INPUT:
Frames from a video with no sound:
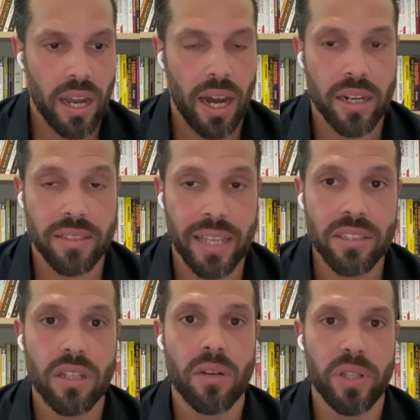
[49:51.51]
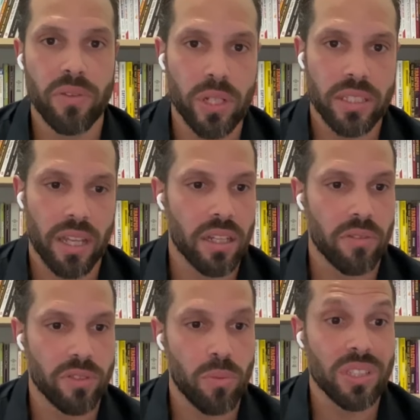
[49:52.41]
because that's going to be really telling
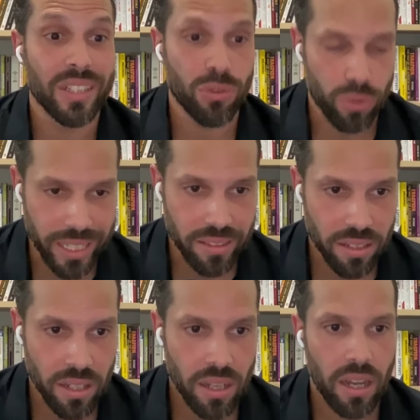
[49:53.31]
of someone's grit.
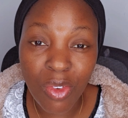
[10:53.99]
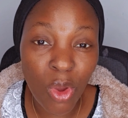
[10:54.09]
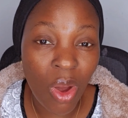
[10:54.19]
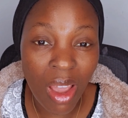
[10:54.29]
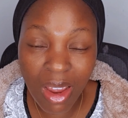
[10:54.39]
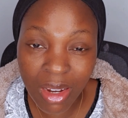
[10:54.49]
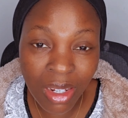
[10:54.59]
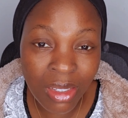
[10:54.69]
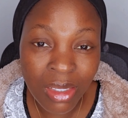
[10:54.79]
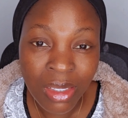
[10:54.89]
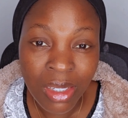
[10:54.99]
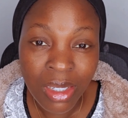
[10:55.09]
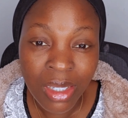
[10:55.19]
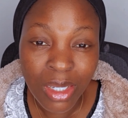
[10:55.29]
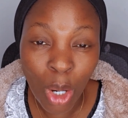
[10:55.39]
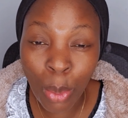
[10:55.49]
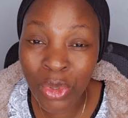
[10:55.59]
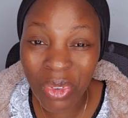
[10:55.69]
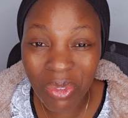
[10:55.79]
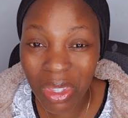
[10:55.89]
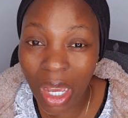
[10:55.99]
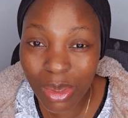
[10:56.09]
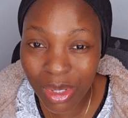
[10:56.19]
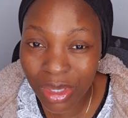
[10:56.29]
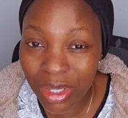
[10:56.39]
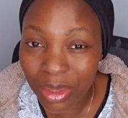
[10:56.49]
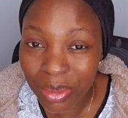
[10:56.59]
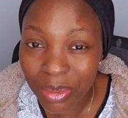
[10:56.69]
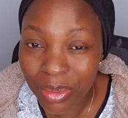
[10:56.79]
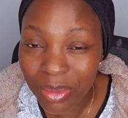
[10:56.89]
if you're earning up to 50,000?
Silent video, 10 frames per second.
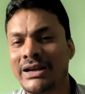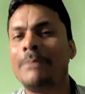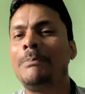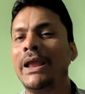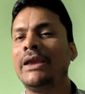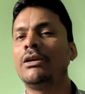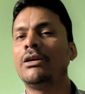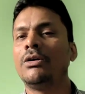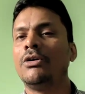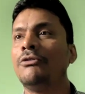Kipling
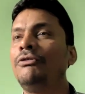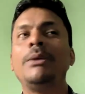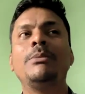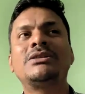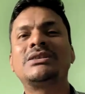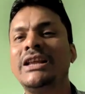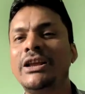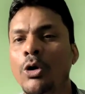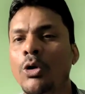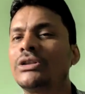famously
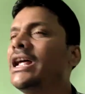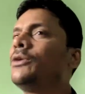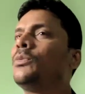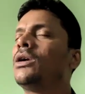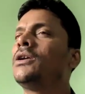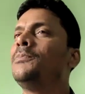wrote that what?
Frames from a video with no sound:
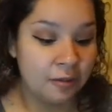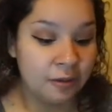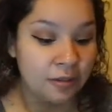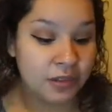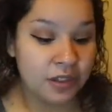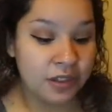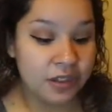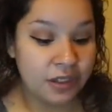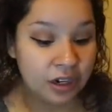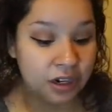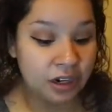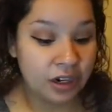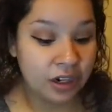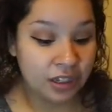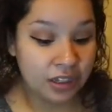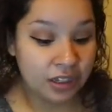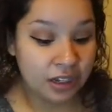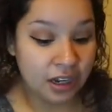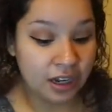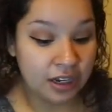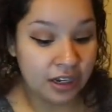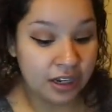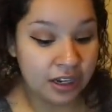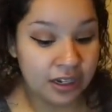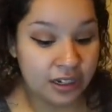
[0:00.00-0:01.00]
started
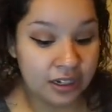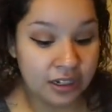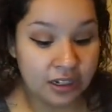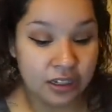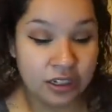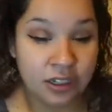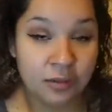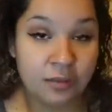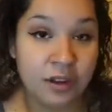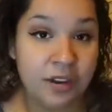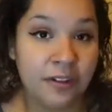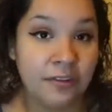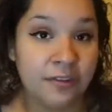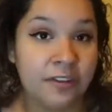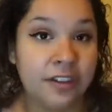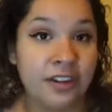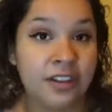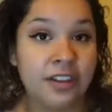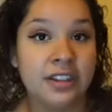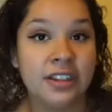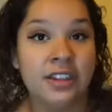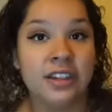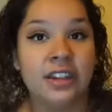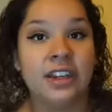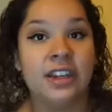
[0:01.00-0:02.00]
talking to my
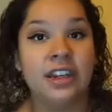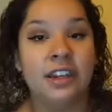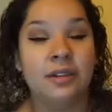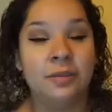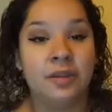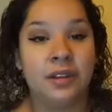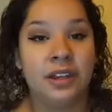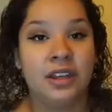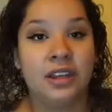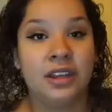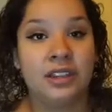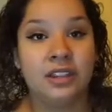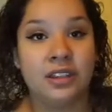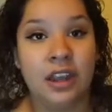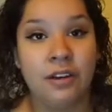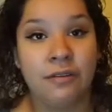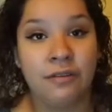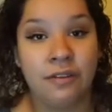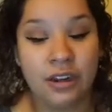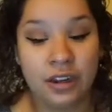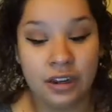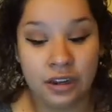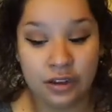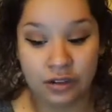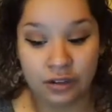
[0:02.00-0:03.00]
friends again, because
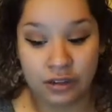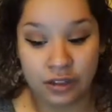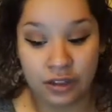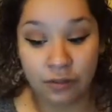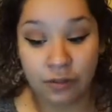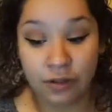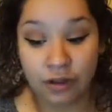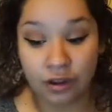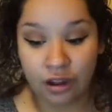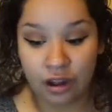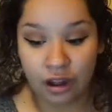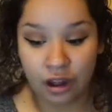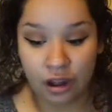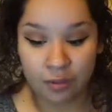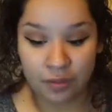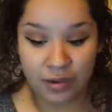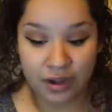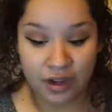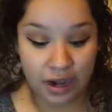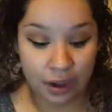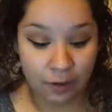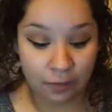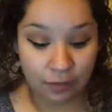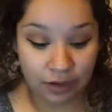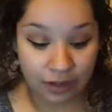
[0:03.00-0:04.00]
they would call me
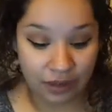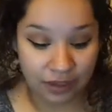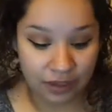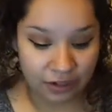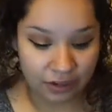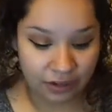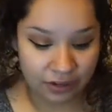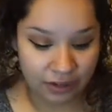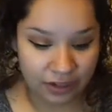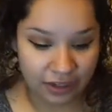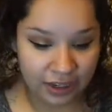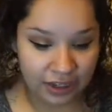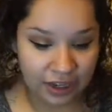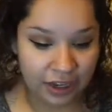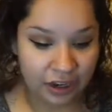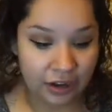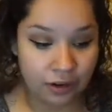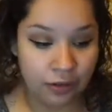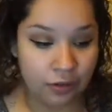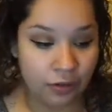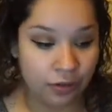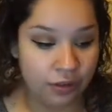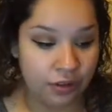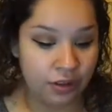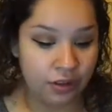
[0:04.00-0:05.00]
and I would literally
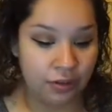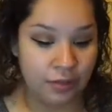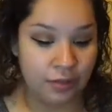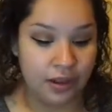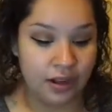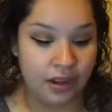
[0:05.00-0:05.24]
ignore them.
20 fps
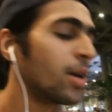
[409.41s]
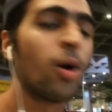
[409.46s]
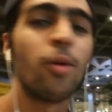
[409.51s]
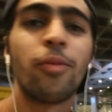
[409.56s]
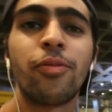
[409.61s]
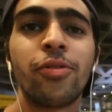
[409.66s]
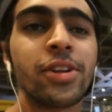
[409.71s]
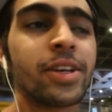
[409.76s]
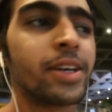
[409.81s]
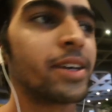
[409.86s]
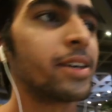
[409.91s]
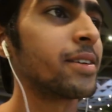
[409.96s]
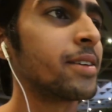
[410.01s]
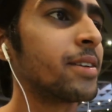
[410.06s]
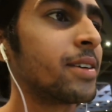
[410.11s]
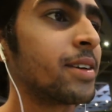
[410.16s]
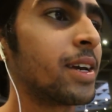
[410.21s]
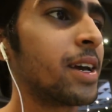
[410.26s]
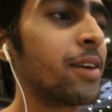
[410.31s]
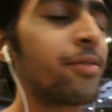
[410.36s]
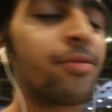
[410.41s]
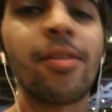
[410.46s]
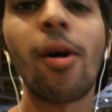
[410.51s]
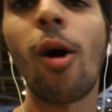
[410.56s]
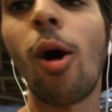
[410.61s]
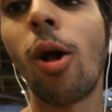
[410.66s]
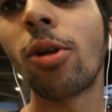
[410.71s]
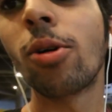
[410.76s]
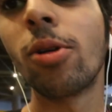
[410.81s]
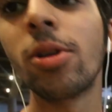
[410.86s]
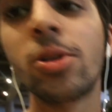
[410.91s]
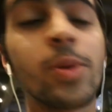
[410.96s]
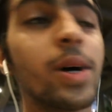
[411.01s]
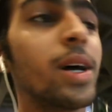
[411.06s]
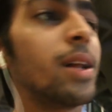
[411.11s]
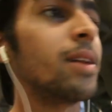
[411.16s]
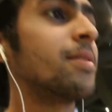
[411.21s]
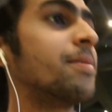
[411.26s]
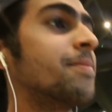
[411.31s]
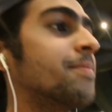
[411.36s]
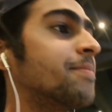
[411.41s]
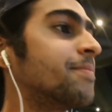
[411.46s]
Hopefully. If all goes well.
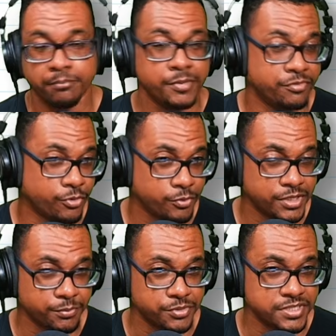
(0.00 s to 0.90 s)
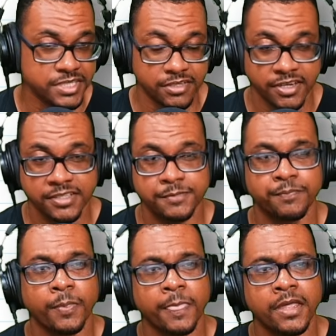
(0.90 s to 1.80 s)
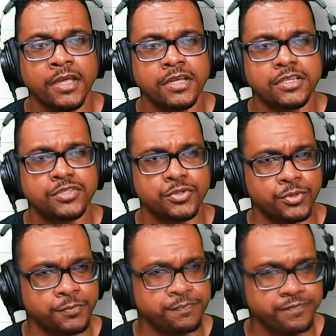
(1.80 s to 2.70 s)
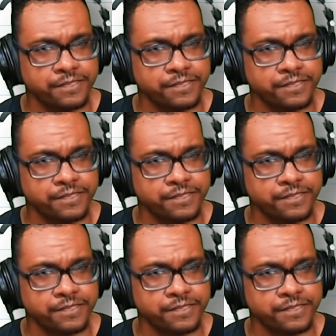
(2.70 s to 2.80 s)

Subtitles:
before we could proceed, right? So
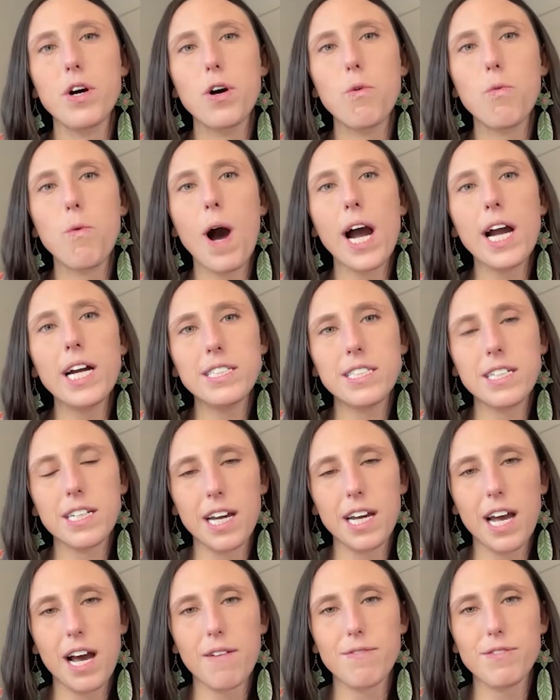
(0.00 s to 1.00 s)
why did
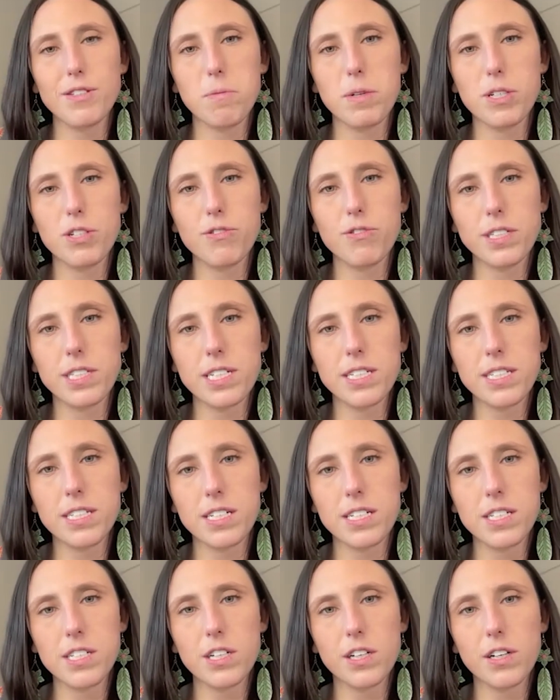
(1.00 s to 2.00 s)
I have so much
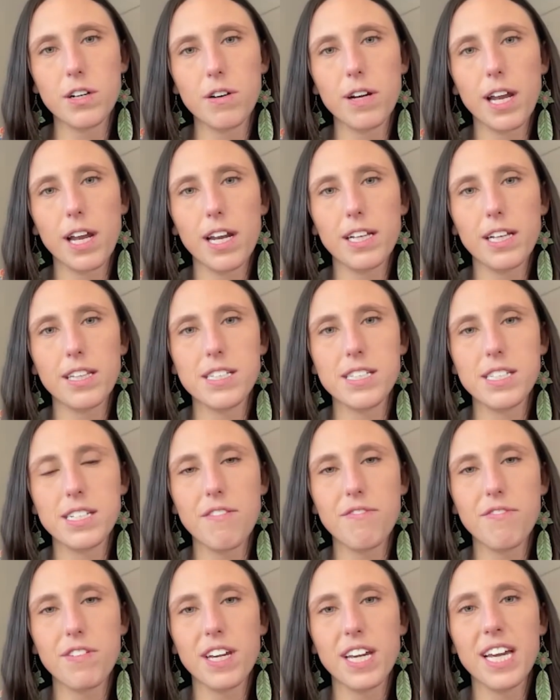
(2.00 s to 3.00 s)
resistance to go getting the
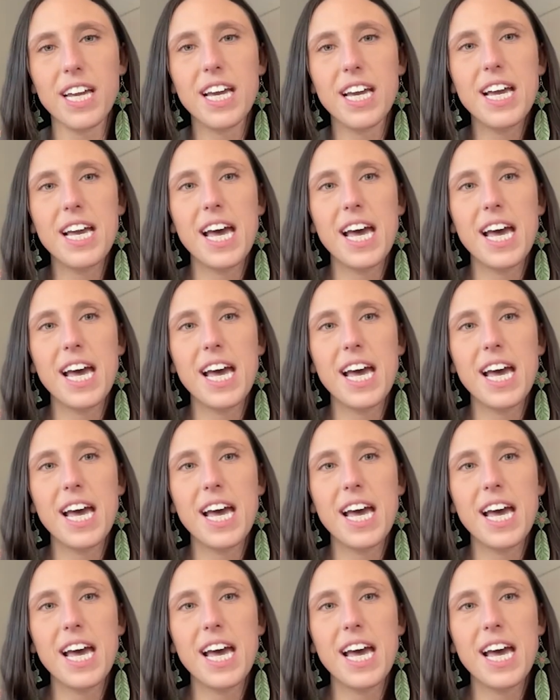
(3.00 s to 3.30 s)
stuffy?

TASK TO CARRY OUT:
Where a picture appears, omit it, and otherwise retype the material exactly.

SOLUTION TO THIS PROBLEM:
Frames from a video with no sound:
[49:51.51]
[49:52.41]
because that's going to be really telling
[49:53.31]
of someone's grit.
[10:53.99]
[10:54.09]
[10:54.19]
[10:54.29]
[10:54.39]
[10:54.49]
[10:54.59]
[10:54.69]
[10:54.79]
[10:54.89]
[10:54.99]
[10:55.09]
[10:55.19]
[10:55.29]
[10:55.39]
[10:55.49]
[10:55.59]
[10:55.69]
[10:55.79]
[10:55.89]
[10:55.99]
[10:56.09]
[10:56.19]
[10:56.29]
[10:56.39]
[10:56.49]
[10:56.59]
[10:56.69]
[10:56.79]
[10:56.89]
if you're earning up to 50,000?
Silent video, 10 frames per second.
Kipling
famously
wrote that what?
Frames from a video with no sound:
[0:00.00-0:01.00]
started
[0:01.00-0:02.00]
talking to my
[0:02.00-0:03.00]
friends again, because
[0:03.00-0:04.00]
they would call me
[0:04.00-0:05.00]
and I would literally
[0:05.00-0:05.24]
ignore them.
20 fps
[409.41s]
[409.46s]
[409.51s]
[409.56s]
[409.61s]
[409.66s]
[409.71s]
[409.76s]
[409.81s]
[409.86s]
[409.91s]
[409.96s]
[410.01s]
[410.06s]
[410.11s]
[410.16s]
[410.21s]
[410.26s]
[410.31s]
[410.36s]
[410.41s]
[410.46s]
[410.51s]
[410.56s]
[410.61s]
[410.66s]
[410.71s]
[410.76s]
[410.81s]
[410.86s]
[410.91s]
[410.96s]
[411.01s]
[411.06s]
[411.11s]
[411.16s]
[411.21s]
[411.26s]
[411.31s]
[411.36s]
[411.41s]
[411.46s]
Hopefully. If all goes well.
(0.00 s to 0.90 s)
(0.90 s to 1.80 s)
(1.80 s to 2.70 s)
(2.70 s to 2.80 s)

Subtitles:
before we could proceed, right? So
(0.00 s to 1.00 s)
why did
(1.00 s to 2.00 s)
I have so much
(2.00 s to 3.00 s)
resistance to go getting the
(3.00 s to 3.30 s)
stuffy?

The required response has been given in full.